The Slatest

Trump Associate Bragged That Real Estate Deal With Putin Could Help Make Trump President

Trump poses with Miss Universe 2013 Gabriela Isler after the 2013 Miss Universe competition in Moscow on Nov. 9, 2013.

AFP/Getty Images

The steady drip of information from the investigations into the Trump campaign’s ties to Russia—which has only appeared to pause because of recent outrages and scandals—continues.

Monday’s revelation is that a Russian-born, criminal business associate of the president once boasted of being able to secure Russian President Vladimir Putin’s support for a real estate deal that he believed would help Trump win the presidency.

In emails to Trump’s lawyer Michael Cohen, published by the New York Times on Monday, developer Felix Sater—who partnered with the president on several real estate projects beginning in 2002, most notably the controversial Russian-financed Trump SoHo—bragged in 2015 about his sway with Putin and suggested he could get the Russian leader’s buy-in on a new Trump tower in Moscow.

“Our boy can become president of the USA and we can engineer it,” he wrote. “I will get all of Putins team to buy in on this, I will manage this process.” He later wrote,  “I will get Putin on this program and we will get Donald elected.”

As evidence of this pull, Sater mentioned that on a 2006 trip by the president’s daughter, he “arranged for Ivanka to sit in Putins private chair at his desk and office in the Kremlin.” Ivanka Trump denied to the Times involvement in the deal or ever meeting Putin, though the article dryly notes, “She did not say whether she sat in his chair.” (Update, Aug. 28, 2017, at 4:27 p.m.: An updated version of the Times story reports that Trump “said it is possible she sat in Mr. Putin’s chair during that tour but she did not recall it.”)

There’s no reference in the emails to the sort of direct Russian interference in the election that is the main subject of the ongoing investigation. Rather, Sater seems to be making the (dubious) argument that a high-profile, Putin-endorsed deal in Russia would boost Trump’s bona fides as an international negotiator.
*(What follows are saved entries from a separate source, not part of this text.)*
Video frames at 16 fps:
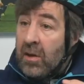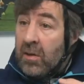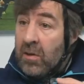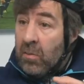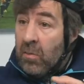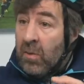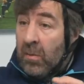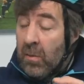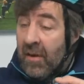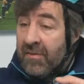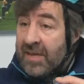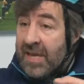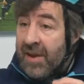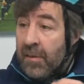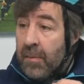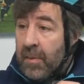Uh, we
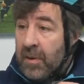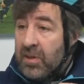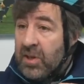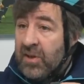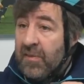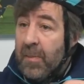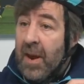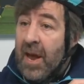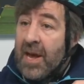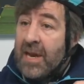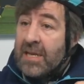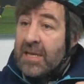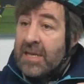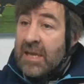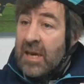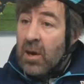obviously have a bunch of
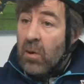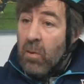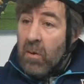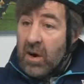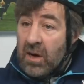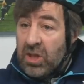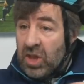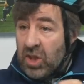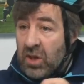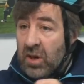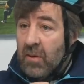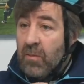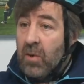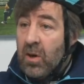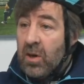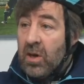plays where
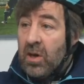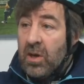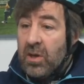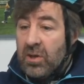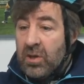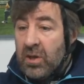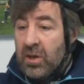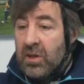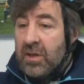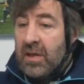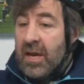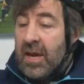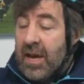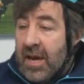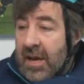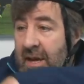someone does
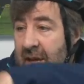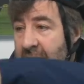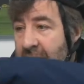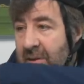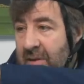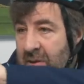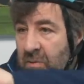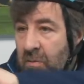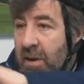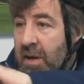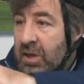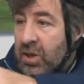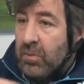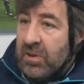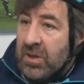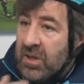a
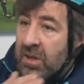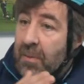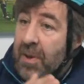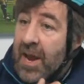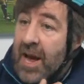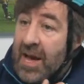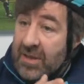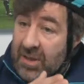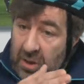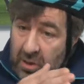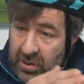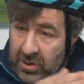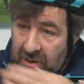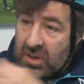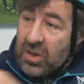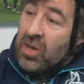switch with someone else
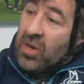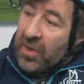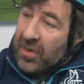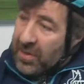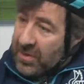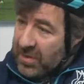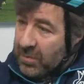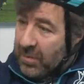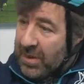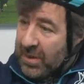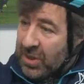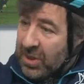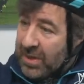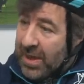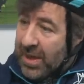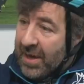who does another
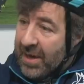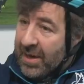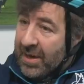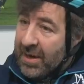switch. Yeah.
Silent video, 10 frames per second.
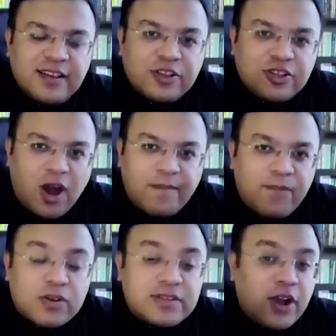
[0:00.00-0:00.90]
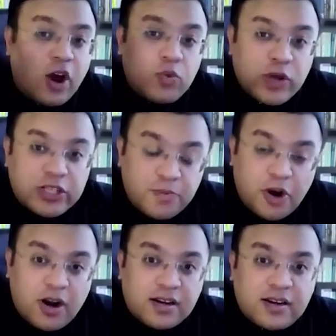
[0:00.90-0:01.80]
stop focusing on which
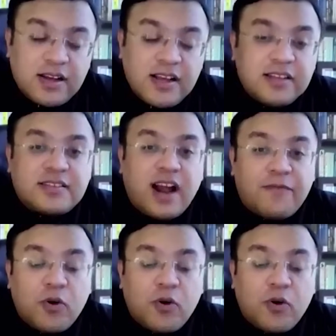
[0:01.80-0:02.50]
product, start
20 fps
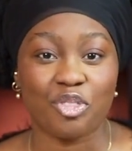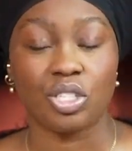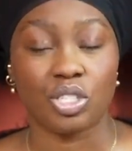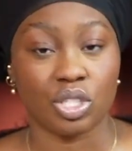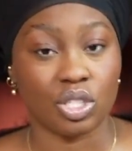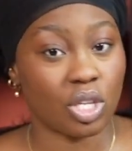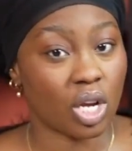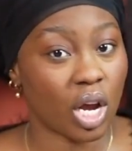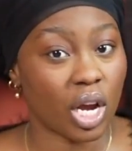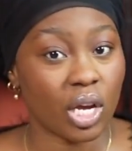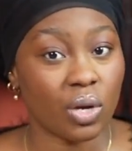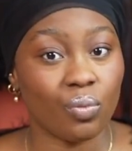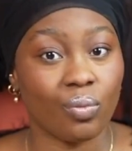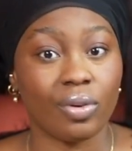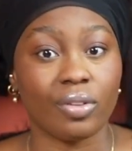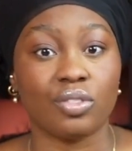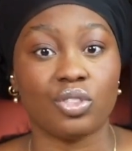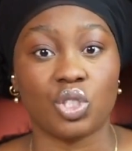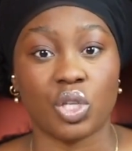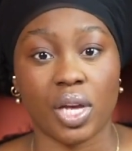Start
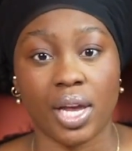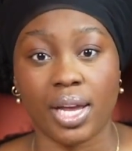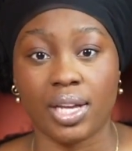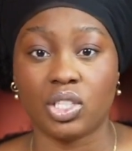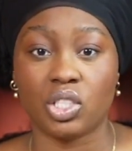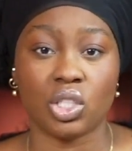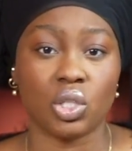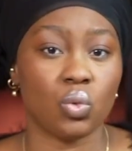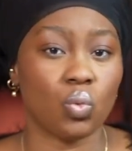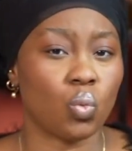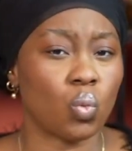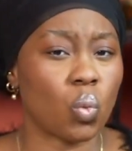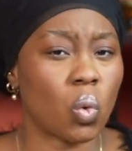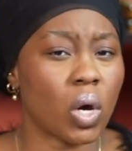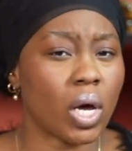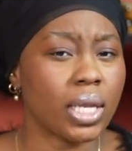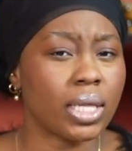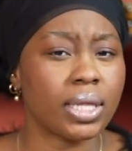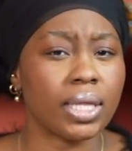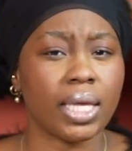with changing
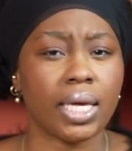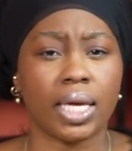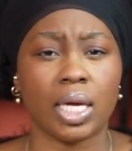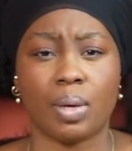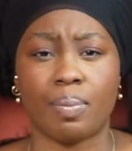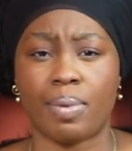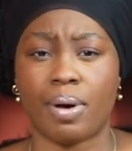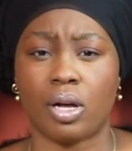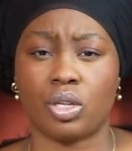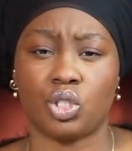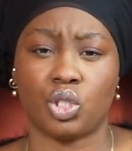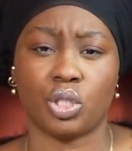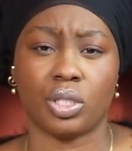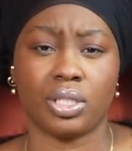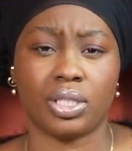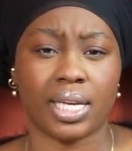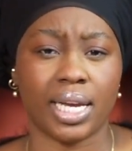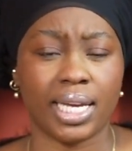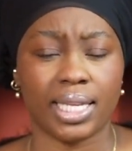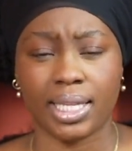one thing about your
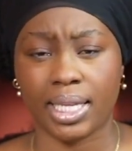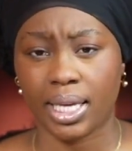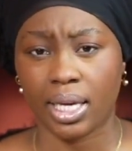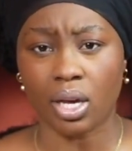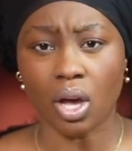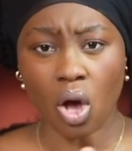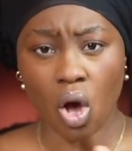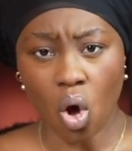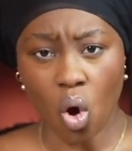daily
Sater, who has been convicted of conspiring with the mafia to commit stock fraud (as well as stabbing a man with a margarita glass), is one of the sleazier figures in Trump’s orbit, which is saying something. (Trump claims to have no ongoing relationship with Sater and that he “really wouldn’t know what he looked like,” though they have been photographed together.) Sater clearly envisioned himself at one point acting as a key go-between for Trump and Putin. In early February, Sater and Cohen presented a plan for lifting U.S. sanctions on Moscow to then–National Security Adviser Michael Flynn.

The Trump administration doesn’t appear to have acted on that plan, and it’s not clear that anyone acted on Sater’s plan in 2015 to get Putin involved in the Moscow Trump Tower, either. Sater is, as a recent New York magazine profile put it, “a canny operator and a colorful bullshitter.” He once reportedly pitched to the CIA a plan to buy missiles from Osama Bin Laden, and he claims in the New York story to be working on “a cure for cancer using stable isotopes.”

Trump had been making overtures about building a Trump Tower in Moscow as far back as 1987, including the 2006 trip by Ivanka and Donald Jr. organized by Sater. A Washington Post story published over the weekend, which includes secondhand descriptions of the emails now published by the Times, details how these efforts continued even as Trump was running for president.

There’s no smoking gun here, but a couple of things stand out. One, it’s striking that even after a year during which Russia began a bombing campaign on behalf of the Syrian government and one of Russia’s most prominent opposition leaders was brazenly murdered, some members of Trump’s circle believed that Putin saying nice things about Trump in public would help elect him president of the United States.

Two, the Times notes that it obtained emails that the Trump Organization had turned over to the House Intelligence Committee. Someone is leaking.